» EXERCISE INSTRUCTIONS:
Retype the whole listing that follows, with nothing added or left out.

» RECORDED DATA:
::::::
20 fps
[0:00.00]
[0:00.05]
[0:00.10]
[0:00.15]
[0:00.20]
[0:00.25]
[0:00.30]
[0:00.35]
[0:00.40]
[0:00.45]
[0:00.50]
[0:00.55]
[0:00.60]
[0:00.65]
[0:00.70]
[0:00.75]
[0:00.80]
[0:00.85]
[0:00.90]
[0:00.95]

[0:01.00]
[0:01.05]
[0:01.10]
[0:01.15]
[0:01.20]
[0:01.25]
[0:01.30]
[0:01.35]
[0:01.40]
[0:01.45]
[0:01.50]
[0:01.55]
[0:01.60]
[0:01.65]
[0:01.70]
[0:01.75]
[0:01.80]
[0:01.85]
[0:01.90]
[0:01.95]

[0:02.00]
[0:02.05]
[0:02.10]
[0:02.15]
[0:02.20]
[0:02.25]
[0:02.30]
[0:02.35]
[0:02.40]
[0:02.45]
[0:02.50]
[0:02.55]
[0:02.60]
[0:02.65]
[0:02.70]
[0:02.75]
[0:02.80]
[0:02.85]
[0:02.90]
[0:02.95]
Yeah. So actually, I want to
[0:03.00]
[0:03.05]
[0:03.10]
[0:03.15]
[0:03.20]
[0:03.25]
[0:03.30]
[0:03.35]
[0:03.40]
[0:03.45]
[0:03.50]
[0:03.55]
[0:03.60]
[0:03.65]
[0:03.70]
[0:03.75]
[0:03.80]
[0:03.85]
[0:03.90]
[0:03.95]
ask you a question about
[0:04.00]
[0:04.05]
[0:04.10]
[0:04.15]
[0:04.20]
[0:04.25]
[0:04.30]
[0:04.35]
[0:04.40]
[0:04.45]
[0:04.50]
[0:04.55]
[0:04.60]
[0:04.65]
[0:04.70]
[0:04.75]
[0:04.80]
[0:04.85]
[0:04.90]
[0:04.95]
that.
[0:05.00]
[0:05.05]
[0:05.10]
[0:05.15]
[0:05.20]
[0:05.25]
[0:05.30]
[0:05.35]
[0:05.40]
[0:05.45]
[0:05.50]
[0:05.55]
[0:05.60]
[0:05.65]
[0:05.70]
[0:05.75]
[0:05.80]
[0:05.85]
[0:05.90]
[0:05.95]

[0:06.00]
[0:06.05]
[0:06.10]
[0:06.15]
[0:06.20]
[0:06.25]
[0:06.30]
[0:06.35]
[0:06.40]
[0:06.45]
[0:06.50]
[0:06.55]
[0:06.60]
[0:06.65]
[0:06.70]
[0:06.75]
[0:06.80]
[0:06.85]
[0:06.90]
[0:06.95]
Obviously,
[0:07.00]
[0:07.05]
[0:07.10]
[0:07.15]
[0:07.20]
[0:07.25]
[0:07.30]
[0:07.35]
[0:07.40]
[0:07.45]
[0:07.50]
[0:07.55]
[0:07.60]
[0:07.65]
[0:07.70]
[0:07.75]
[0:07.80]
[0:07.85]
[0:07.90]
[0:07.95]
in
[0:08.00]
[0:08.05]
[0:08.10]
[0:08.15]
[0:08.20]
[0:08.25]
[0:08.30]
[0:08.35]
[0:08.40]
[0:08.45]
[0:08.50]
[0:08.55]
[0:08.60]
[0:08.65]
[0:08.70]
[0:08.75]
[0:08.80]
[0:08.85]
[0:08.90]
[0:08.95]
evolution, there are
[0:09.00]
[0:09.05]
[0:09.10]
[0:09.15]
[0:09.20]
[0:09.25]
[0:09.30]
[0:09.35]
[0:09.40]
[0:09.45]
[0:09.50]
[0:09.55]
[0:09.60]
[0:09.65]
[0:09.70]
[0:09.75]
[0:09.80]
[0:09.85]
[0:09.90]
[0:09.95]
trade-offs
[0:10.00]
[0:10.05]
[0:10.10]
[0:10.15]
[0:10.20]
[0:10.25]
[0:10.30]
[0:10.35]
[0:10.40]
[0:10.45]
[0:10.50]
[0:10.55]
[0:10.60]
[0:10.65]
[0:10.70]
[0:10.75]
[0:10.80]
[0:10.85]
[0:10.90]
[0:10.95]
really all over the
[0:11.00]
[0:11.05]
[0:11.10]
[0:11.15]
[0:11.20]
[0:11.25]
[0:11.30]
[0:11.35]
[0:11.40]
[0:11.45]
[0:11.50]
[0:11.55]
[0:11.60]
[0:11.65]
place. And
::::::
» SOLUTION:
20 fps
[0:00.00]
[0:00.05]
[0:00.10]
[0:00.15]
[0:00.20]
[0:00.25]
[0:00.30]
[0:00.35]
[0:00.40]
[0:00.45]
[0:00.50]
[0:00.55]
[0:00.60]
[0:00.65]
[0:00.70]
[0:00.75]
[0:00.80]
[0:00.85]
[0:00.90]
[0:00.95]

[0:01.00]
[0:01.05]
[0:01.10]
[0:01.15]
[0:01.20]
[0:01.25]
[0:01.30]
[0:01.35]
[0:01.40]
[0:01.45]
[0:01.50]
[0:01.55]
[0:01.60]
[0:01.65]
[0:01.70]
[0:01.75]
[0:01.80]
[0:01.85]
[0:01.90]
[0:01.95]

[0:02.00]
[0:02.05]
[0:02.10]
[0:02.15]
[0:02.20]
[0:02.25]
[0:02.30]
[0:02.35]
[0:02.40]
[0:02.45]
[0:02.50]
[0:02.55]
[0:02.60]
[0:02.65]
[0:02.70]
[0:02.75]
[0:02.80]
[0:02.85]
[0:02.90]
[0:02.95]
Yeah. So actually, I want to
[0:03.00]
[0:03.05]
[0:03.10]
[0:03.15]
[0:03.20]
[0:03.25]
[0:03.30]
[0:03.35]
[0:03.40]
[0:03.45]
[0:03.50]
[0:03.55]
[0:03.60]
[0:03.65]
[0:03.70]
[0:03.75]
[0:03.80]
[0:03.85]
[0:03.90]
[0:03.95]
ask you a question about
[0:04.00]
[0:04.05]
[0:04.10]
[0:04.15]
[0:04.20]
[0:04.25]
[0:04.30]
[0:04.35]
[0:04.40]
[0:04.45]
[0:04.50]
[0:04.55]
[0:04.60]
[0:04.65]
[0:04.70]
[0:04.75]
[0:04.80]
[0:04.85]
[0:04.90]
[0:04.95]
that.
[0:05.00]
[0:05.05]
[0:05.10]
[0:05.15]
[0:05.20]
[0:05.25]
[0:05.30]
[0:05.35]
[0:05.40]
[0:05.45]
[0:05.50]
[0:05.55]
[0:05.60]
[0:05.65]
[0:05.70]
[0:05.75]
[0:05.80]
[0:05.85]
[0:05.90]
[0:05.95]

[0:06.00]
[0:06.05]
[0:06.10]
[0:06.15]
[0:06.20]
[0:06.25]
[0:06.30]
[0:06.35]
[0:06.40]
[0:06.45]
[0:06.50]
[0:06.55]
[0:06.60]
[0:06.65]
[0:06.70]
[0:06.75]
[0:06.80]
[0:06.85]
[0:06.90]
[0:06.95]
Obviously,
[0:07.00]
[0:07.05]
[0:07.10]
[0:07.15]
[0:07.20]
[0:07.25]
[0:07.30]
[0:07.35]
[0:07.40]
[0:07.45]
[0:07.50]
[0:07.55]
[0:07.60]
[0:07.65]
[0:07.70]
[0:07.75]
[0:07.80]
[0:07.85]
[0:07.90]
[0:07.95]
in
[0:08.00]
[0:08.05]
[0:08.10]
[0:08.15]
[0:08.20]
[0:08.25]
[0:08.30]
[0:08.35]
[0:08.40]
[0:08.45]
[0:08.50]
[0:08.55]
[0:08.60]
[0:08.65]
[0:08.70]
[0:08.75]
[0:08.80]
[0:08.85]
[0:08.90]
[0:08.95]
evolution, there are
[0:09.00]
[0:09.05]
[0:09.10]
[0:09.15]
[0:09.20]
[0:09.25]
[0:09.30]
[0:09.35]
[0:09.40]
[0:09.45]
[0:09.50]
[0:09.55]
[0:09.60]
[0:09.65]
[0:09.70]
[0:09.75]
[0:09.80]
[0:09.85]
[0:09.90]
[0:09.95]
trade-offs
[0:10.00]
[0:10.05]
[0:10.10]
[0:10.15]
[0:10.20]
[0:10.25]
[0:10.30]
[0:10.35]
[0:10.40]
[0:10.45]
[0:10.50]
[0:10.55]
[0:10.60]
[0:10.65]
[0:10.70]
[0:10.75]
[0:10.80]
[0:10.85]
[0:10.90]
[0:10.95]
really all over the
[0:11.00]
[0:11.05]
[0:11.10]
[0:11.15]
[0:11.20]
[0:11.25]
[0:11.30]
[0:11.35]
[0:11.40]
[0:11.45]
[0:11.50]
[0:11.55]
[0:11.60]
[0:11.65]
place. And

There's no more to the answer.